As we move through the visual narrative, a number of photographs depict unconventional scenes of childcare, as the husband, a cisgender man, playfully tries on female outfits in the quiet intimacy of his home. In the image simply titled “Guys”, Chetrit’s husband appears in a white tulle dress awkwardly posing next to a leopard-print loveseat, while their son makes a similar movement as they both look into the camera. In another black and white photo, the husband stands in a long black ruffled skirt with a leather bondage top, casually feeding his son seated in his high chair while looking straight into the camera; his fetish-inspired outfit is also complemented by four spiky fire pokers hanging on the wall behind him. These and other pictures freely mix their references, blending visual humor and the absurd, along with high fashion, gender roles, and the domestic environment of the kitchen.
In another provocatively sexy image titled “Seated Portrait, 2019”, Chetrit appears lying on the legs of her husband, he is nude apart from glasses; her pregnant belly is on top of his erect penis while both of them stare into the camera as she hold the trigger. Images like this carefully staged photograph plays with (and challenges) the symbols and norms of white middle-class heterosexual family life. The book ends with a small portrait of Chetrit’s husband holding their son. This intimate and gentle photograph captures them as they are, and the caption this time contains their names “Denis and Roman”.
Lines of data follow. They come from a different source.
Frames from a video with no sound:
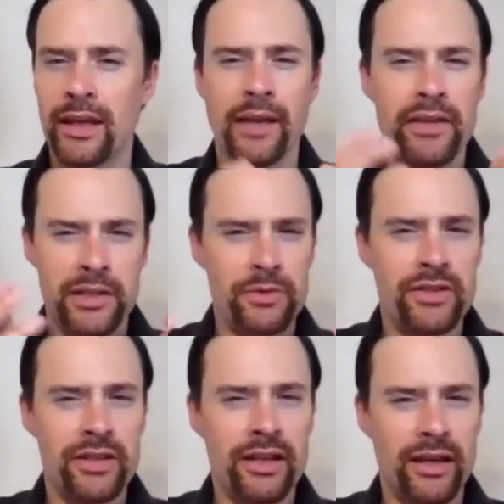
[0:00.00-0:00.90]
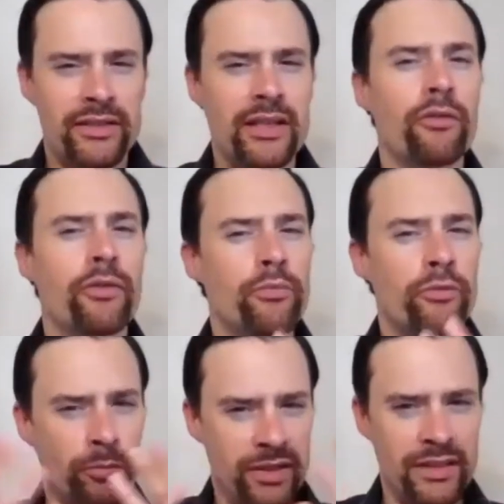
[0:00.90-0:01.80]
And this was a self
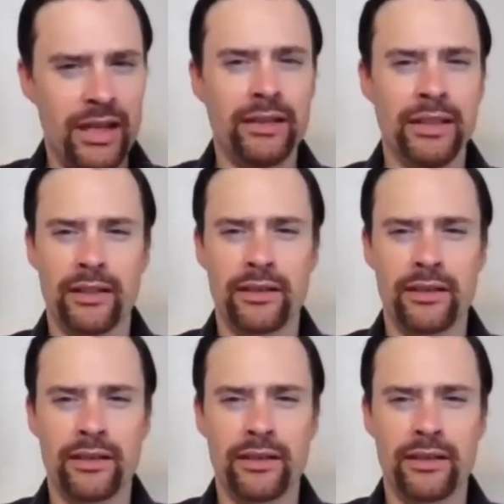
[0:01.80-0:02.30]
improvement technique.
JOKE is simple and functional as a photobook, without any elaborate design elements, focusing all of its attention on Chetrit’s portraits. As she combines eroticism, fashion, sex, intimacy, parenting, and her own artistic career into one visual narrative, Chetrit also offers a wryly playful commentary on motherhood, recognizing the choices and tradeoffs women have to make. In this way, Chetrit is cementing her place as an important voice reframing the female gaze and the politics of looking.
Collector’s POV: Talia Chetrit is represented by Kauffman Repetto in New York/Milan (here), Hannah Hoffman Gallery in Los Angeles (here), and Sies + Höke Gallery in Düsseldorf (here). Her work has not consistently found its way to the secondary markets, so gallery retail likely remains the best option for those collectors interested in following up.